▸ DATA TO EXAMINE
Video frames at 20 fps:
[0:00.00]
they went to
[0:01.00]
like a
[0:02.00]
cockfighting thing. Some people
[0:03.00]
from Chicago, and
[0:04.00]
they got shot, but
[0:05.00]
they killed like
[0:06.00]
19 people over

==

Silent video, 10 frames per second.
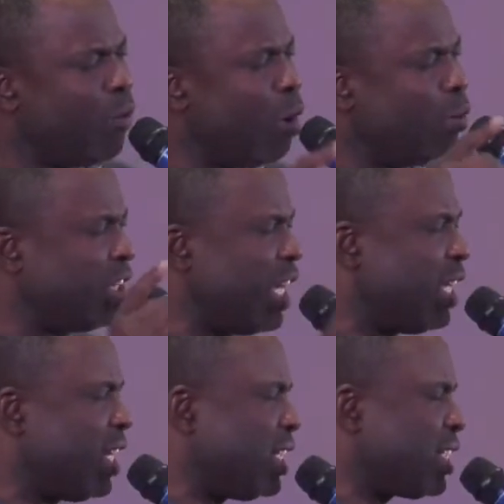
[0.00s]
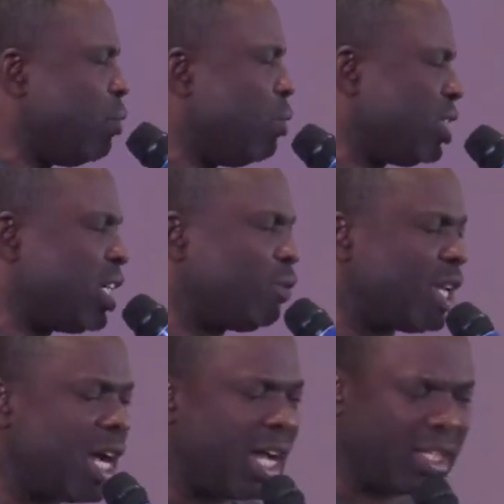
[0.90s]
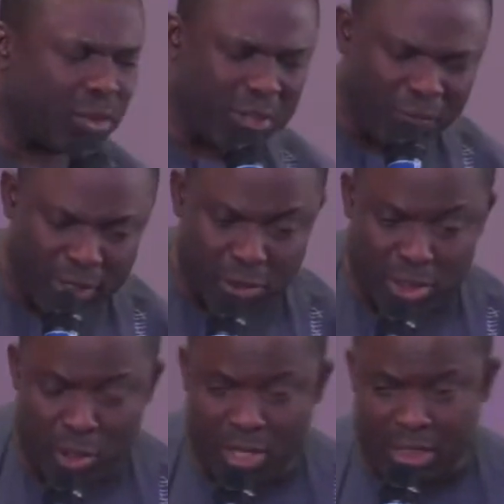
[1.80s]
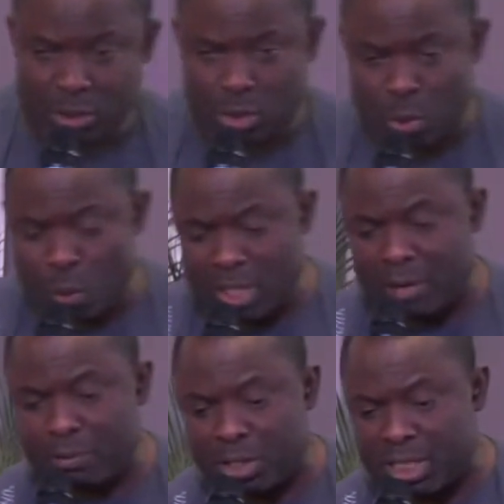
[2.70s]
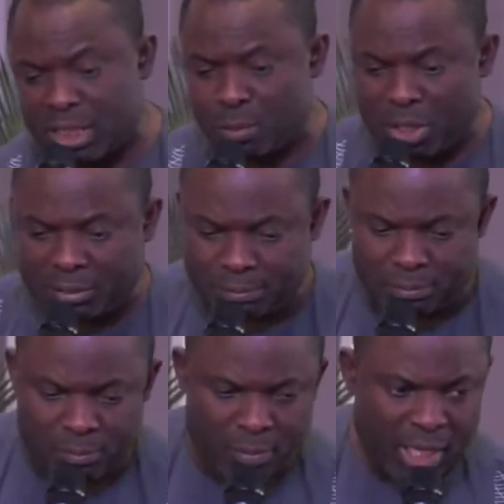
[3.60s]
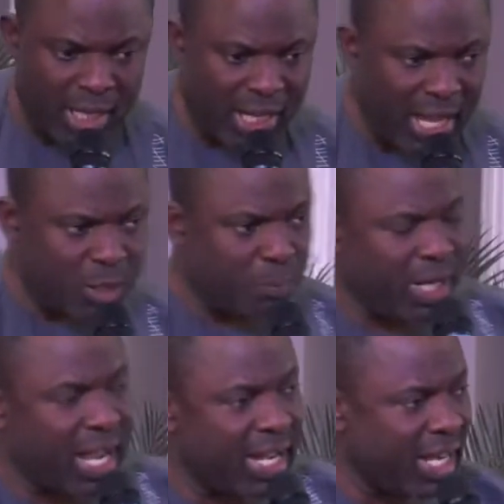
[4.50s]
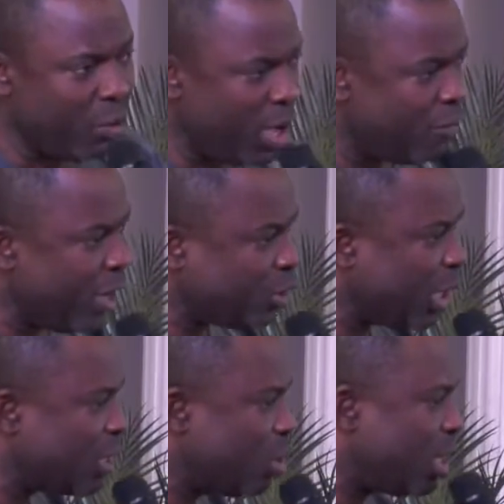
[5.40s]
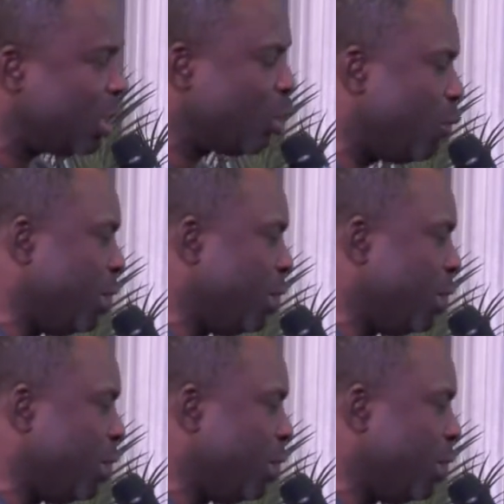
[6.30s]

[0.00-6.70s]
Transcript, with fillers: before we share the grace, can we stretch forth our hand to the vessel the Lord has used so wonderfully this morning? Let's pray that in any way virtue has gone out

==

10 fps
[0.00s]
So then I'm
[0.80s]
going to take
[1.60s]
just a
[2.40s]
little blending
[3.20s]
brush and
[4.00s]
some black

▸ EXERCISE DIRECTIONS
From the listing above, copy all lines holding the word "frames".

▸ SOLUTION BELOW
Video frames at 20 fps:
Silent video, 10 frames per second.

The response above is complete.